Task prompt: Each record is to be printed again exactly, though not its pictures.

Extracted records
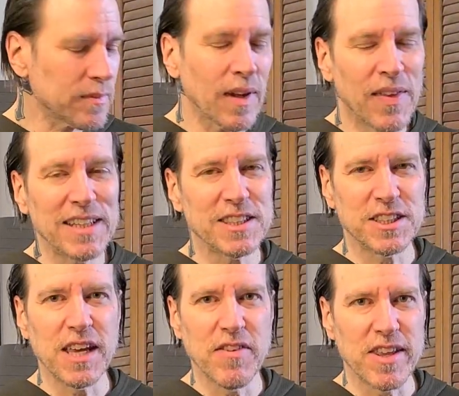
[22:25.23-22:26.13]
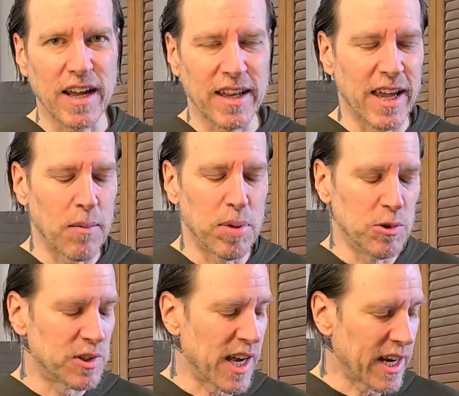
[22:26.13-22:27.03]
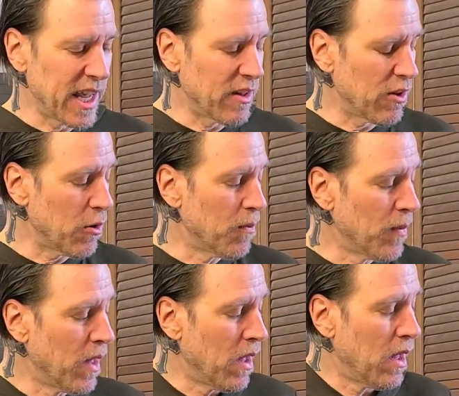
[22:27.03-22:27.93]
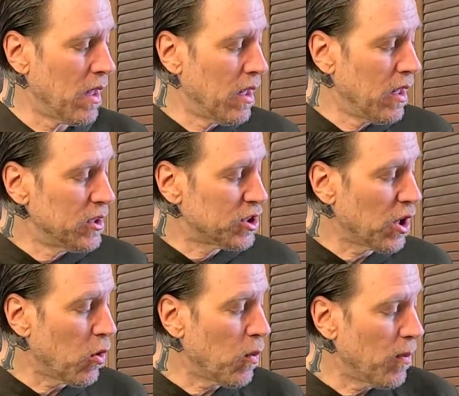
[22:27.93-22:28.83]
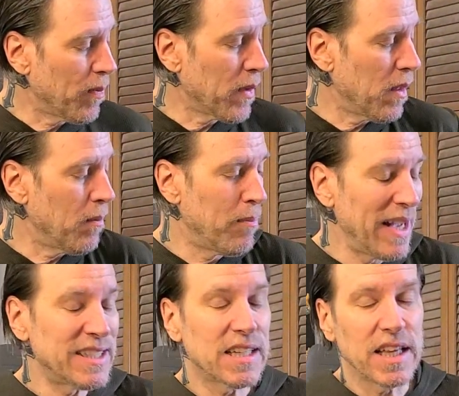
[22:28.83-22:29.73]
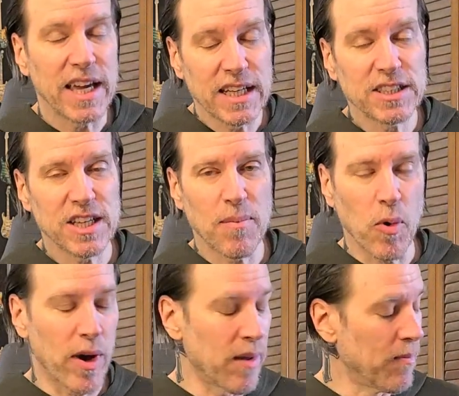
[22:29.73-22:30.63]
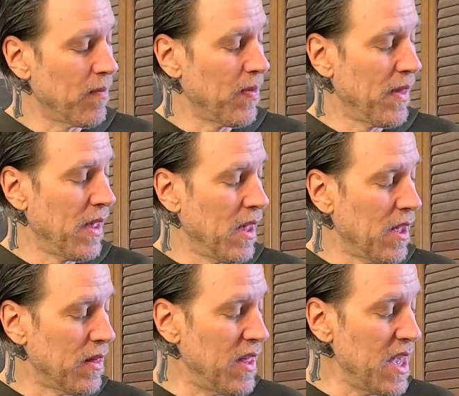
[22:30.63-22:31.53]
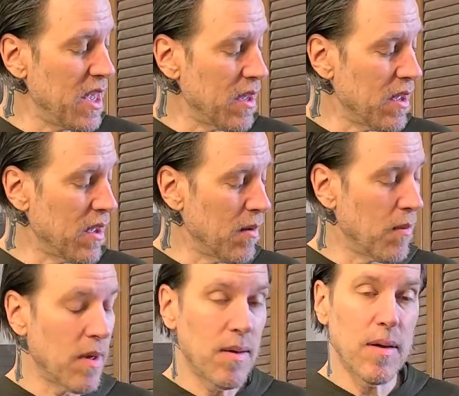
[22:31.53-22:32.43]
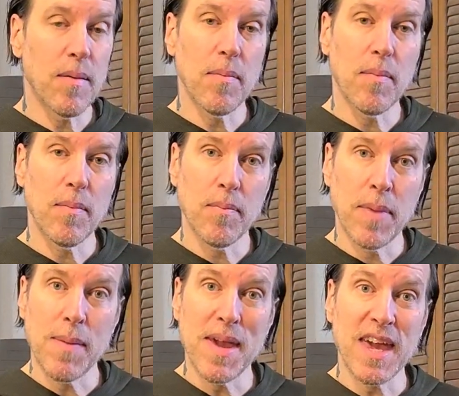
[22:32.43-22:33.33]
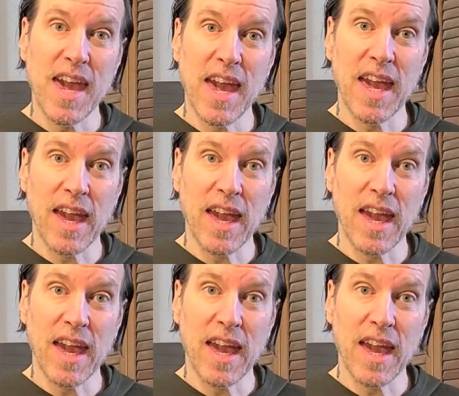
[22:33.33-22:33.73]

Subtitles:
That's a Stevie technique and a blues technique too. So basically, in summary, the B.B. King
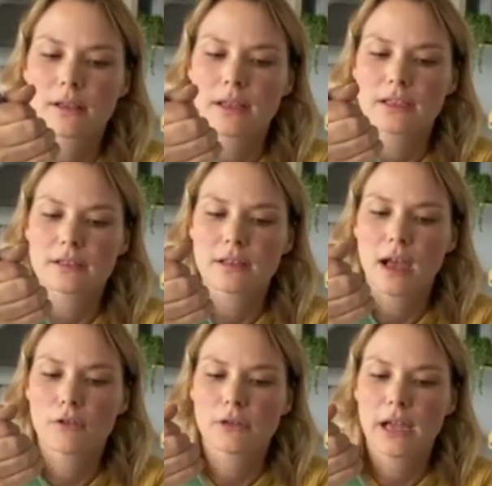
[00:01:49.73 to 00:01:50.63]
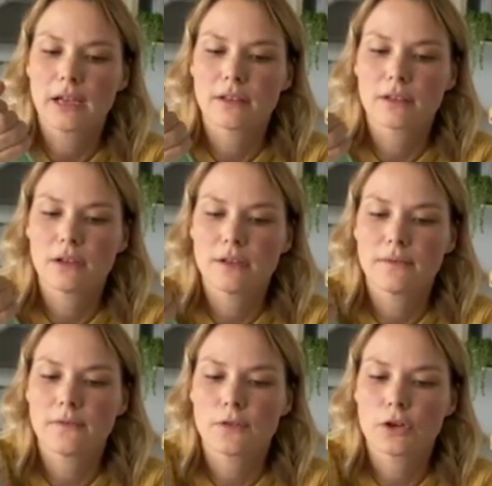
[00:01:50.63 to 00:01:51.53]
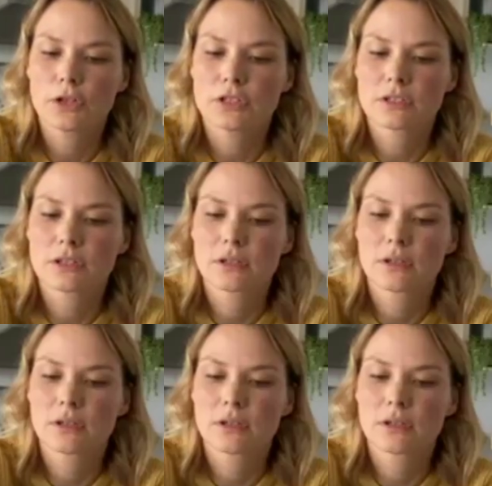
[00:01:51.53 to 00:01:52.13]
Let's outline the leaf first,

Response:
[22:25.23-22:26.13]
[22:26.13-22:27.03]
[22:27.03-22:27.93]
[22:27.93-22:28.83]
[22:28.83-22:29.73]
[22:29.73-22:30.63]
[22:30.63-22:31.53]
[22:31.53-22:32.43]
[22:32.43-22:33.33]
[22:33.33-22:33.73]

Subtitles:
That's a Stevie technique and a blues technique too. So basically, in summary, the B.B. King
[00:01:49.73 to 00:01:50.63]
[00:01:50.63 to 00:01:51.53]
[00:01:51.53 to 00:01:52.13]
Let's outline the leaf first,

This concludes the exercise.